9 of 10 online accounts intercepted by NSA are not intended surveillance target

New Snowden leak shows how Americans' electronic communications are gobbled up by the NSA.
  • Ms. Smith (Network World)
  • 07 July, 2014 22:44

Although NSA officials were not sure about what all documents Edward Snowden took with him, they've changed their tune a few times after some new leak proves their previous proclamations to be when former NSA Chief Keith Alexander admitted to lying about phone surveillance stopping 54 terror plots. Despite a year of NSA officials claiming that Edward Snowden had access to reports about NSA surveillance, but no access to actual surveillance intercepts, that ends up being lie too.

Snowden gave the Washington Post a sampling of actual intercepted communications; after months of reviewing about 160,000 intercepted emails and instant messages and 7,900 documents taken from over 11,000 online accounts, the Post said nine out of 10 account holders in the large cache of intercepted communications were not even surveillance targets. In fact, the collateral damage is astounding. The Post reported:

Nearly half of the surveillance files, a strikingly high proportion, contained names, e-mail addresses or other details that the NSA marked as belonging to U.S. citizens or residents. NSA analysts masked, or "minimized," more than 65,000 such references to protect Americans' privacy, but The Post found nearly 900 additional e-mail addresses, unmasked in the files, that could be strongly linked to U.S. citizens or U.S. residents.

The intercepted communications were collected from 2009 to 2012, during President Obama's first term; under the President, formerly a "constitutional law professor," the Post noted that the NSA's domestic collection program underwent a "period of exponential growth." Interestingly, a research paper released last week explained how the government can exploit legal and technical loopholes in order to conduct warrantless surveillance on Americans. One way is through Executive Order 12333, which would allow Americans' communications to be sucked up when their network traffic is routed overseas or their data is stored abroad.

So what might put Americans in the NSA's collection crosshairs? People on the chat "buddy list" of a foreign national are considered foreigners as well as people who write emails in a foreign language. Then there's the use of a proxy, which might be an IP address from a different country.

If a target entered an online chat room, the NSA collected the words and identities of every person who posted there, regardless of subject, as well as every person who simply 'lurked,' reading passively what other people wrote.

One analyst reported wrote, "1 target, 38 others on there," but she collected data on them all. Others made notes that the surveillance was not relevant, yet the NSA sometimes designates as "its target the Internet protocol, or IP, address of a computer server used by hundreds of people."

The NSA treats all content intercepted incidentally from third parties as permissible to retain, store, search and distribute to its government customers.

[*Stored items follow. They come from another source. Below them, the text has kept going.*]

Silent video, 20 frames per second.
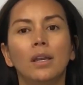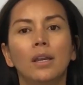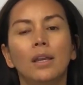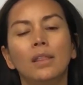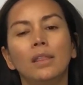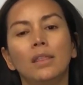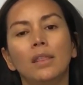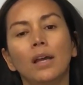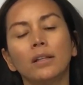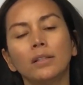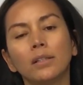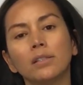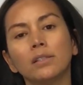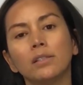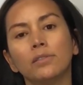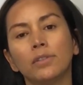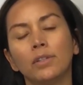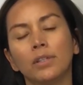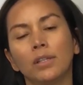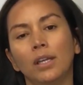In that
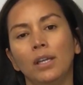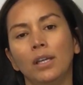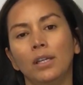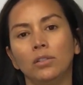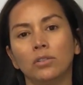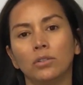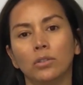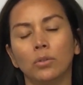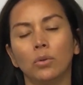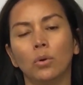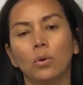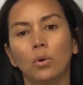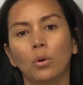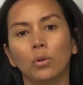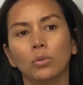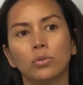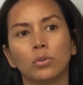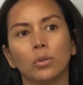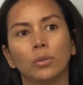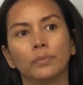classification
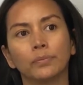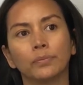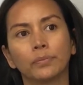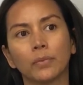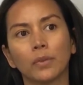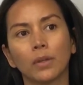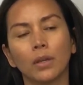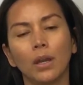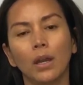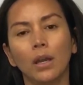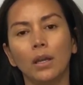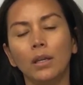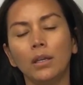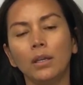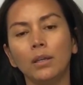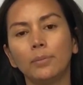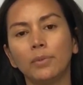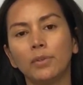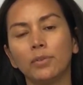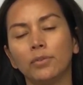also,
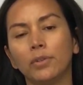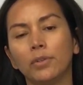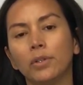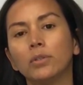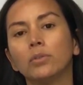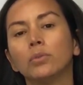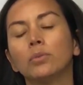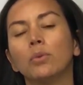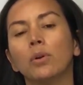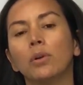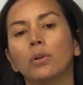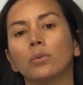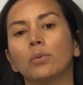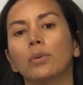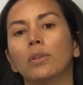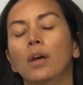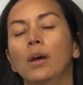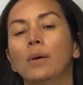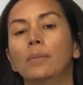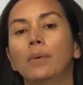I prefer to work
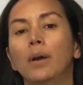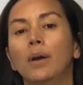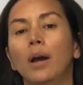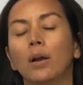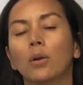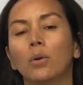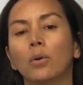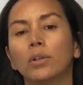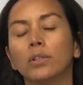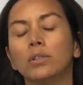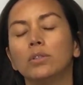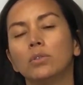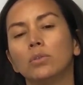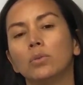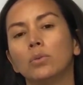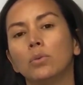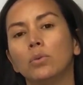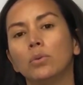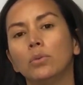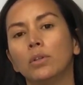with them according
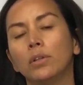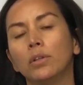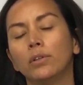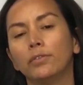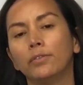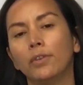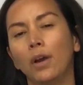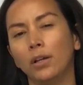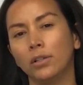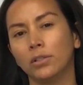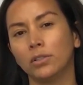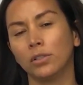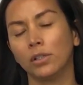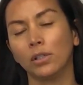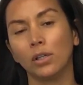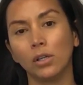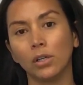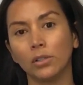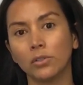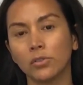to their
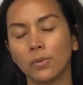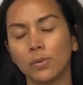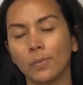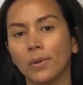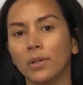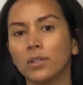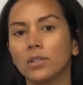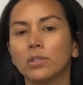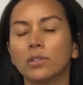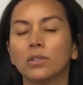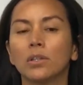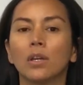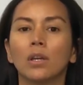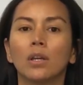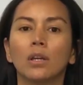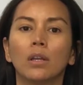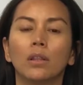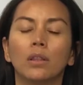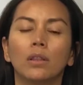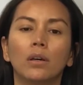function, not so much
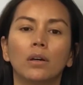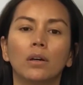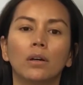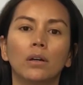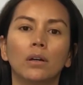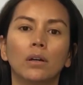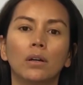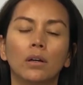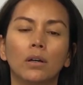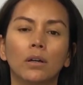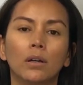the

Of these 160,000 intercepted messages, only 10% were official targets. The Post added:

Many other files, described as useless by the analysts but nonetheless retained, have a startlingly intimate, even voyeuristic quality. They tell stories of love and heartbreak, illicit sexual liaisons, mental-health crises, political and religious conversions, financial anxieties and disappointed hopes. The daily lives of more than 10,000 account holders who were not targeted are catalogued and recorded nevertheless.

According to the Post:

If Snowden's sample is representative, the population under scrutiny in the PRISM and Upstream programs is far larger than the government has suggested. In a June 26 "transparency report," the Office of the Director of National Intelligence disclosed that 89,138 people were targets of last year's collection under FISA Section 702. At the 9-to-1 ratio of incidental collection in Snowden's sample, the office's figure would correspond to nearly 900,000 accounts, targeted or not, under surveillance.

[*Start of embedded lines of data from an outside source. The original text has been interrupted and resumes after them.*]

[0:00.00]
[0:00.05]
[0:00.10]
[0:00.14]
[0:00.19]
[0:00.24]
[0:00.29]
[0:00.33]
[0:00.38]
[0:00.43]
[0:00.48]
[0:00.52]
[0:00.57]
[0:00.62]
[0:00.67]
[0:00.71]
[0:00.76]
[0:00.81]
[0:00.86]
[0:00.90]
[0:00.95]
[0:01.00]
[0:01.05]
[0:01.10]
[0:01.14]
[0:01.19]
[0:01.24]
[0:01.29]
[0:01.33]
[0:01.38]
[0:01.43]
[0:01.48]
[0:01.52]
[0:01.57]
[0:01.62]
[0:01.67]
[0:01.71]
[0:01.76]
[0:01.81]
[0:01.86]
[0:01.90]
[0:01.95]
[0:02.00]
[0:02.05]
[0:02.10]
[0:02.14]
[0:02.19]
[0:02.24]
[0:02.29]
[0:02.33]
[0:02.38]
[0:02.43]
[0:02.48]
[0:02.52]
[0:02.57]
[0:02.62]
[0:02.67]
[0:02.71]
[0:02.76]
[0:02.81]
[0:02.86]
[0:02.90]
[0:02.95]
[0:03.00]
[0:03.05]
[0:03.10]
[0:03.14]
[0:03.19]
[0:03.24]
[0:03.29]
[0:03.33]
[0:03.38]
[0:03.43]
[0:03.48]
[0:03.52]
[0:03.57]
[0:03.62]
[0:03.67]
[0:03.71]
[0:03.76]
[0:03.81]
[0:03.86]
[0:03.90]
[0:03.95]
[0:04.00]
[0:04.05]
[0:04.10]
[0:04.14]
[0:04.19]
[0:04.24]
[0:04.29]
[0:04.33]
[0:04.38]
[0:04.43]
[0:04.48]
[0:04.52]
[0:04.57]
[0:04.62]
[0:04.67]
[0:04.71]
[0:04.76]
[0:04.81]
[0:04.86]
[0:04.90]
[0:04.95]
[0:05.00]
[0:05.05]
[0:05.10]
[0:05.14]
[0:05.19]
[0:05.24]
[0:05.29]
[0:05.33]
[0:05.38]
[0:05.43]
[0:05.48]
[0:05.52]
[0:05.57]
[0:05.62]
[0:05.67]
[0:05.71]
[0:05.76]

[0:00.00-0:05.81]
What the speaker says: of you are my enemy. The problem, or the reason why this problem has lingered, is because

These revelations come on the heels of news that NSA "deep packet inspection" rules target people who search for articles about Tails and those who use Tor. The agency also allegedly considers the Linux Journal to be an "extremist forum;" its readers get flagged for extra surveillance. The government's ever-changing "you might be a terrorist if" lists are part of the reason it's so dangerous to have our communications collected and stored. Something that is not "suspicious" or illegal today might well be flagged as such in the future.